The important thing is to not get in the way. This fact is often beyond the understanding of most foreign pedestrians who take crosswalks at face value: bipeds have the right of way, thus cars will stop for you.
Ha! For the average Italian driver a pedestrian is, at best, an object to be swerved around while barreling through the crosswalk. I have long tried to instill this bit of knowledge into visiting friends and family, along with the technique for getting Italian drivers to respect the strisce pedonali, as they are called. News reports appear all too often on “street pirates” (pirati della strada), stories of injuries and deaths caused by hit and runs — many of them on crosswalks.
The problem seems to have worsened considerably.
How much so?
Recently a couple ran over Italy’s first lady Clio Napolitano as she was crossing the street — in front of the Palazzo del Quirinale, Italy’s equivalent of the White House.
I don’t imagine Laura Bush has much occasion to wander off on foot, unescorted, maybe to pop into the bakery for a forgotten loaf of bread or carton of milk.
But this is Rome. And there Clio was, alone, walking across the street when a Fiat Panda driven by an elderly couple took her out. The first lady, 73, sustained some leg and arm injuries but is otherwise fine.
Here’s my vade mecum — just in time for summer visitors — for getting from one part of la strada to another, limbs intact.
1. Go out on a ledge.
There’s no point in standing hopefully on the curb, you must take a few tentative steps out. It’s not that dangerous — there’s likely to be a car parked on or in front of the stripes to use as a shield.
2. Be realistic. (Part I)
If there is a truck careening towards you on an empty street at 90 miles an hour, do not move.
3. Be realistic. (Part II)
If you have one side of the road clear and the other is full of cars that are driving aggressively only to be backed up at a stop light, make a move.

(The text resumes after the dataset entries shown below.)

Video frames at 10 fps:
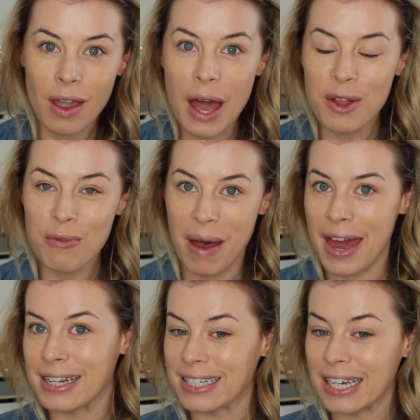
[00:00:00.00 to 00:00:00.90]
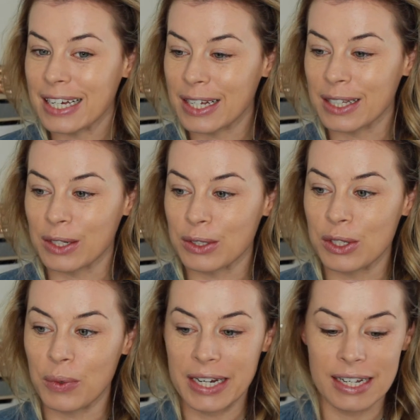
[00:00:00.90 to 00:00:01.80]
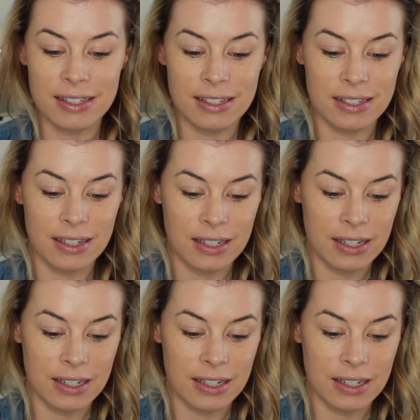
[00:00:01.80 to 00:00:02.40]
I don't mind a little dewiness.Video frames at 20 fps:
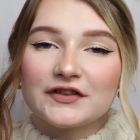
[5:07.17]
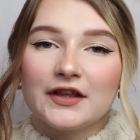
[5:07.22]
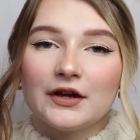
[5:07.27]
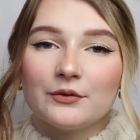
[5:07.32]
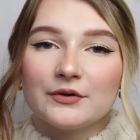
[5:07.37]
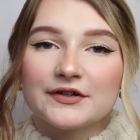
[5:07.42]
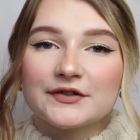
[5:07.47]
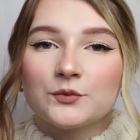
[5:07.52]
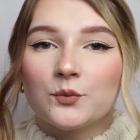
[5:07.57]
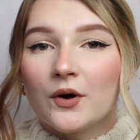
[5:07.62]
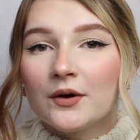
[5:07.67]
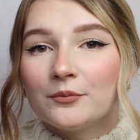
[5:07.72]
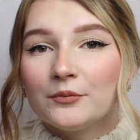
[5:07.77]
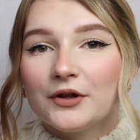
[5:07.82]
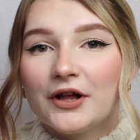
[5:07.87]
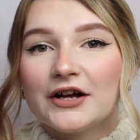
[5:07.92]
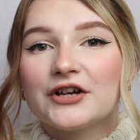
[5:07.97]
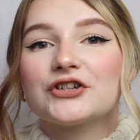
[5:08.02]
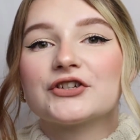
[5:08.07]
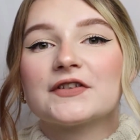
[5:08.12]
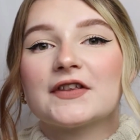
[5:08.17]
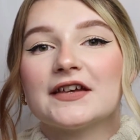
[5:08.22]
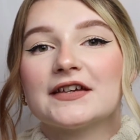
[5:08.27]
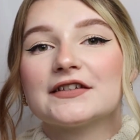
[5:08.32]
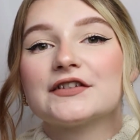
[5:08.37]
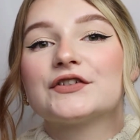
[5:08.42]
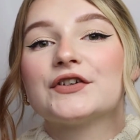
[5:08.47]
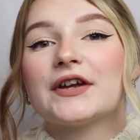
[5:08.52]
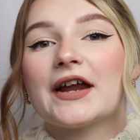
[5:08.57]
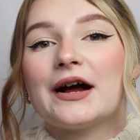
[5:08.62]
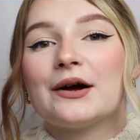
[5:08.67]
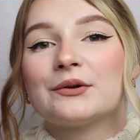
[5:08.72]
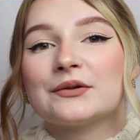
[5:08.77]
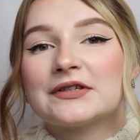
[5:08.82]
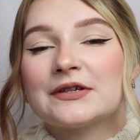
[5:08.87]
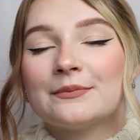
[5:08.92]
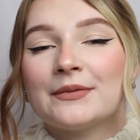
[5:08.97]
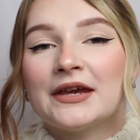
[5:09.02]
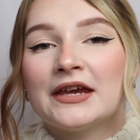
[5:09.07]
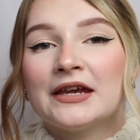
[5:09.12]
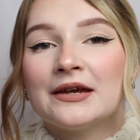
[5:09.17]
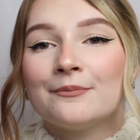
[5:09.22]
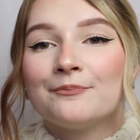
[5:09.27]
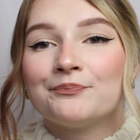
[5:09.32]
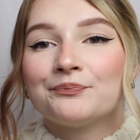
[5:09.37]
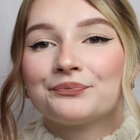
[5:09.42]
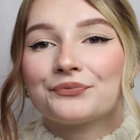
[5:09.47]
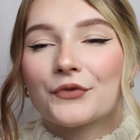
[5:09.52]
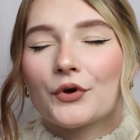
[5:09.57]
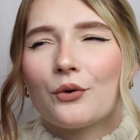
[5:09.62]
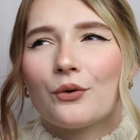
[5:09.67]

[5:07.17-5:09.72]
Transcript: there was one blush that stood out to me,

4. Give them the evil eye.
After years of practice, I have honed a Medusa-like gaze capable of penetrating windshields of fast-moving cars and stopping drivers in their tracks. Make eye contact (or just scowl in the right direction) and you have a better chance of getting drivers to slow down. Or at least swerve.
5. Gimme five.
Should an Italian driver allow you to cross the street, put your hand up in kind of a “gimme five” gesture. This will avoid a barrage of insults and the possibility of actual violence in most cases.